CLARK COUNTY —
Going into the general election, it was clear that there were going to be some new faces on the next Clark County Council.
After Tuesday’s general election, three out of the four council seats up for grabs went to Republicans, with Barbara Hollis the lone incumbent Democrat that held onto her post.
The results were somewhat surprising to the candidates in the margins of victory and for some the anti-incumbent and anti-Democrat sentiment that swept through the historically Democratic Clark County.
In Clark County’s District 2, Republican Brian Lenfert, 28, received 3,086 votes, or 56.6 percent, defeating incumbent Democrat Jackie Stocksdale Dickman, who garnered 2,369 votes, or 43.4 percent.

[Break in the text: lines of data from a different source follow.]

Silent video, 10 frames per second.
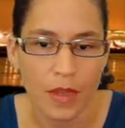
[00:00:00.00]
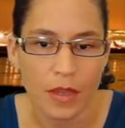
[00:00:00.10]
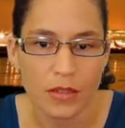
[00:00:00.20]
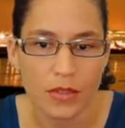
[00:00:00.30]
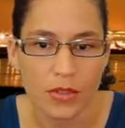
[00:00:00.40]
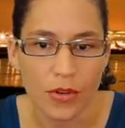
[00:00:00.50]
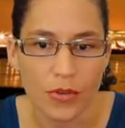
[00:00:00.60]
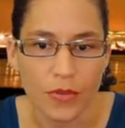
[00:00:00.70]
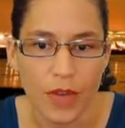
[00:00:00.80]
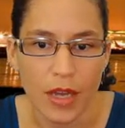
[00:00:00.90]

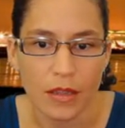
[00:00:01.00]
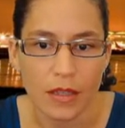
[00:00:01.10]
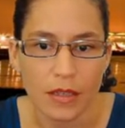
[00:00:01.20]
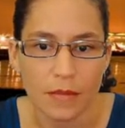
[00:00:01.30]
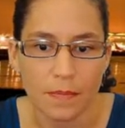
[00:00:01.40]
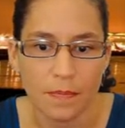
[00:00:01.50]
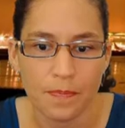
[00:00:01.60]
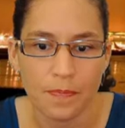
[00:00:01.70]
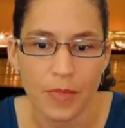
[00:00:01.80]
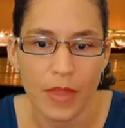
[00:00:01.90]
Stardew Valley,
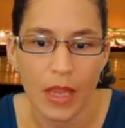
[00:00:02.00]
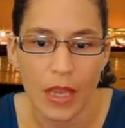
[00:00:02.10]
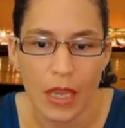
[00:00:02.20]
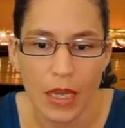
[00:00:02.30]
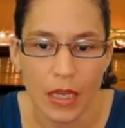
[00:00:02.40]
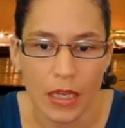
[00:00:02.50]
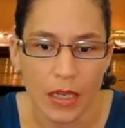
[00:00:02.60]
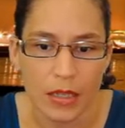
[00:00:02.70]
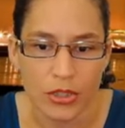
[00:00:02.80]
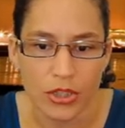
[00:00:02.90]

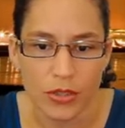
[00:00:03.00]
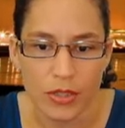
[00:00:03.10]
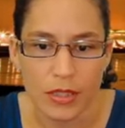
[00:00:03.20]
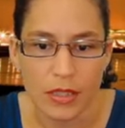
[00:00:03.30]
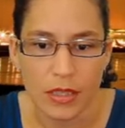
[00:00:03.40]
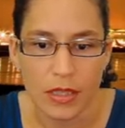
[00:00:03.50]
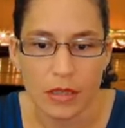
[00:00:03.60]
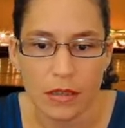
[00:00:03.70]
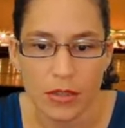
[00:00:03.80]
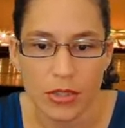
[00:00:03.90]
and you'll
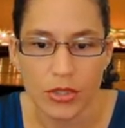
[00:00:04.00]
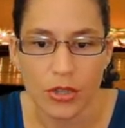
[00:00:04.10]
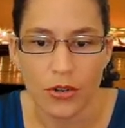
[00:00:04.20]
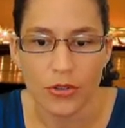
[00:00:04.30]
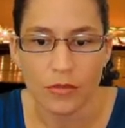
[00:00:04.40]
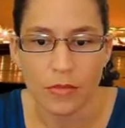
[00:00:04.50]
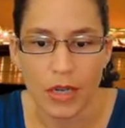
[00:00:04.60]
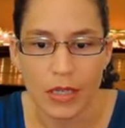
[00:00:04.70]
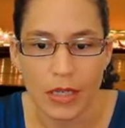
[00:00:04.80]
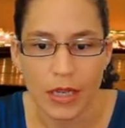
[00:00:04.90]
see Stardew
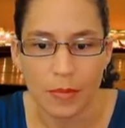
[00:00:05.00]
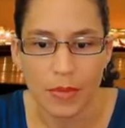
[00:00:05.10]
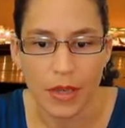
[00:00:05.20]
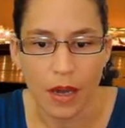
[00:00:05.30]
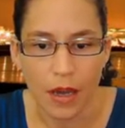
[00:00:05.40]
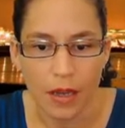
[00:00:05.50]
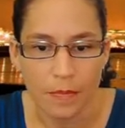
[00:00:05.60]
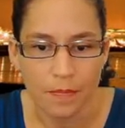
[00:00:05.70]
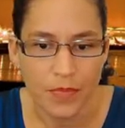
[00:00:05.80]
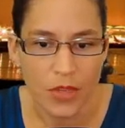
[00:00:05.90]
Modding API
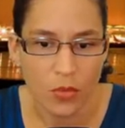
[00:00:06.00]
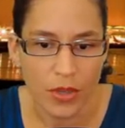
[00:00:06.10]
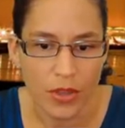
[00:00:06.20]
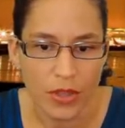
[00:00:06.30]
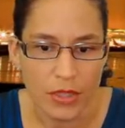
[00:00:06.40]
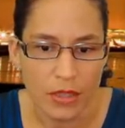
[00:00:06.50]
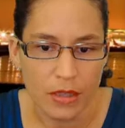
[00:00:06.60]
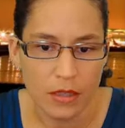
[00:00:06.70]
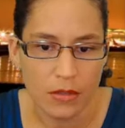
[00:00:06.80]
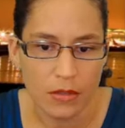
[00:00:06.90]
with this
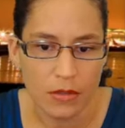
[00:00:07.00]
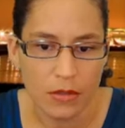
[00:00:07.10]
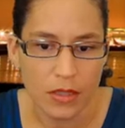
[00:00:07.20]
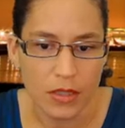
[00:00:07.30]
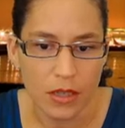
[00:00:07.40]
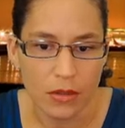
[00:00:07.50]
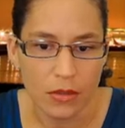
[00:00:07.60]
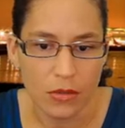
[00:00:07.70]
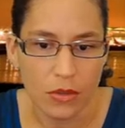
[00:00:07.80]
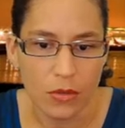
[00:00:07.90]
little
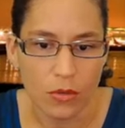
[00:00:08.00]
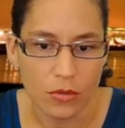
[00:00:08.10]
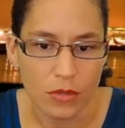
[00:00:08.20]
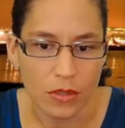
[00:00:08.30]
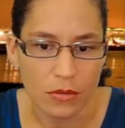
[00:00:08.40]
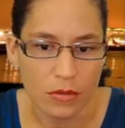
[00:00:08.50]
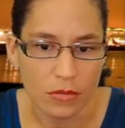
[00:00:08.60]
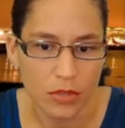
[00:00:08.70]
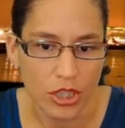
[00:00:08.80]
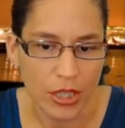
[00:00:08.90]
yellow gold
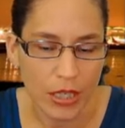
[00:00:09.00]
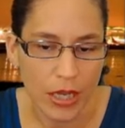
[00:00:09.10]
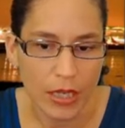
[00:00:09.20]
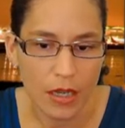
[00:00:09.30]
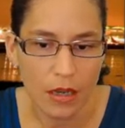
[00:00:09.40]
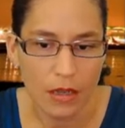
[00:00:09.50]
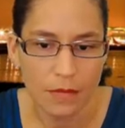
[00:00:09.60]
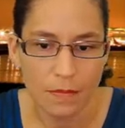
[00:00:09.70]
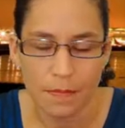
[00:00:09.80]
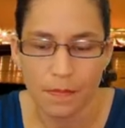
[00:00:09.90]
chicken
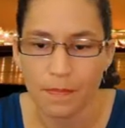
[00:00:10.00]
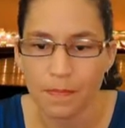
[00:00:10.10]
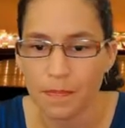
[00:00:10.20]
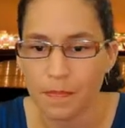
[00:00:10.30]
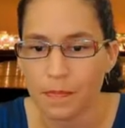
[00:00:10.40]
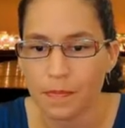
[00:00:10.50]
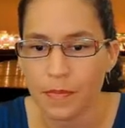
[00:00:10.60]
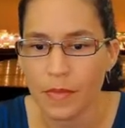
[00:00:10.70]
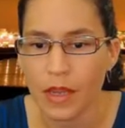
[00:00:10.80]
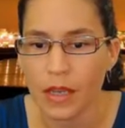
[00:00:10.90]
icon.
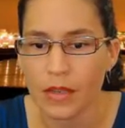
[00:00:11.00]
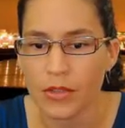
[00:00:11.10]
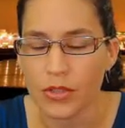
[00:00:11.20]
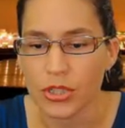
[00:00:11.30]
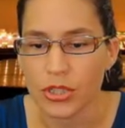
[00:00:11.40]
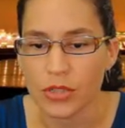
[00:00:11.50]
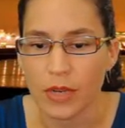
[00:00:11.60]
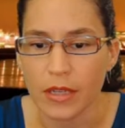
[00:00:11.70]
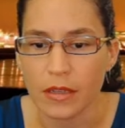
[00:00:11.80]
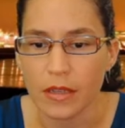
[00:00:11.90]
You can just
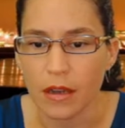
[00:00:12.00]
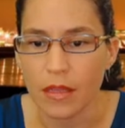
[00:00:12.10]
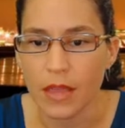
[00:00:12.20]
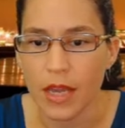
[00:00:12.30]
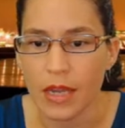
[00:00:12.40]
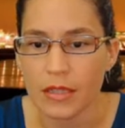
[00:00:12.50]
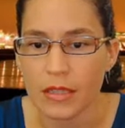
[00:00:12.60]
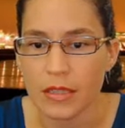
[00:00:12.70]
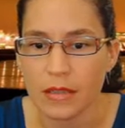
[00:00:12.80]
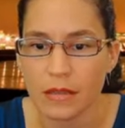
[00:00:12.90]
right click on
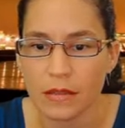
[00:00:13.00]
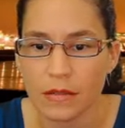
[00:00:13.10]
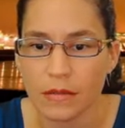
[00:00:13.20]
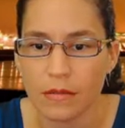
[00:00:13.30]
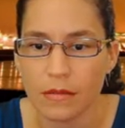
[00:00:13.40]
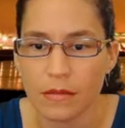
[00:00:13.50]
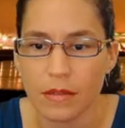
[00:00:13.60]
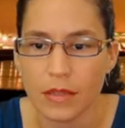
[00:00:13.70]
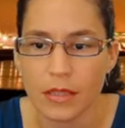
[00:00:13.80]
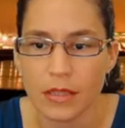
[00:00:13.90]
that,
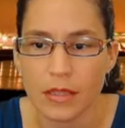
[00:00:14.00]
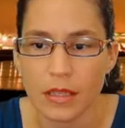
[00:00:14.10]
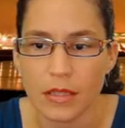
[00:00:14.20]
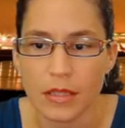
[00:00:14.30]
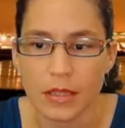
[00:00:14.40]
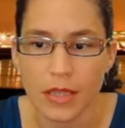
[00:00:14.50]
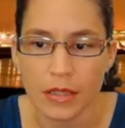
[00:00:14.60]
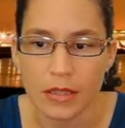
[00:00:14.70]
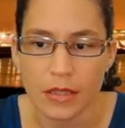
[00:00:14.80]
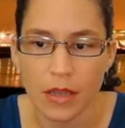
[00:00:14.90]
send to
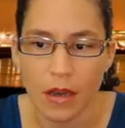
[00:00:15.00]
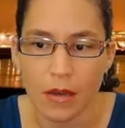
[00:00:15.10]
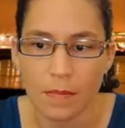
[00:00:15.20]
desktop,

Going into the election, Lenfert said he was cautiously optimistic.
He recounted a conversation that he had with a Democratic committee member early in his campaign that told him he could not be able to win as a Republican in Clarksville.
“You’ll have to knock on every door in Clarksville to win,” Lenfert said about the conversation. “So I knocked on every door twice.”
But the key to his victory was the economy, spending and national sentiment.
“There’s no way I can give myself all the credit,” Lenfert said. “It’s definitely a national trend, but I had no idea that national trend would make it all the way down to Clarksville.”
While both candidates said they were a little surprised by the totals, Dickman, 56, said she knew the race was over early.
“When the first precinct came, I knew,” she said.
Dickman explained with the history of the precinct, she knew when the total came back she had lost the race. She said she even stopped by Republican headquarters to congratulate Lenfert on the win and a well-conducted race.
“We have the same values,” she said. “It’s Republicans’ turn and that’s the way things happen.
As he enters his first term as a council member, he said the council needs to control spending.
“As the economy recovers, our tax revenue will recover, but until then we need to, at best, flatline spending and maybe even cut,” he said. “I think what you’re looking at is a voter mandate that the voters are expecting changes. So I really think existing county council members and incoming council members will for the most part be on the same page and realize the mandate that was put forward tonight and realize real changes need to happen.”
Clark County’s second district covers Jeffersonville Township west of Interstate 65 — largely Clarksville.
Precincts that are represented in the district are 27 and 30 through 42, which encompasses 24 percent of the county’s population.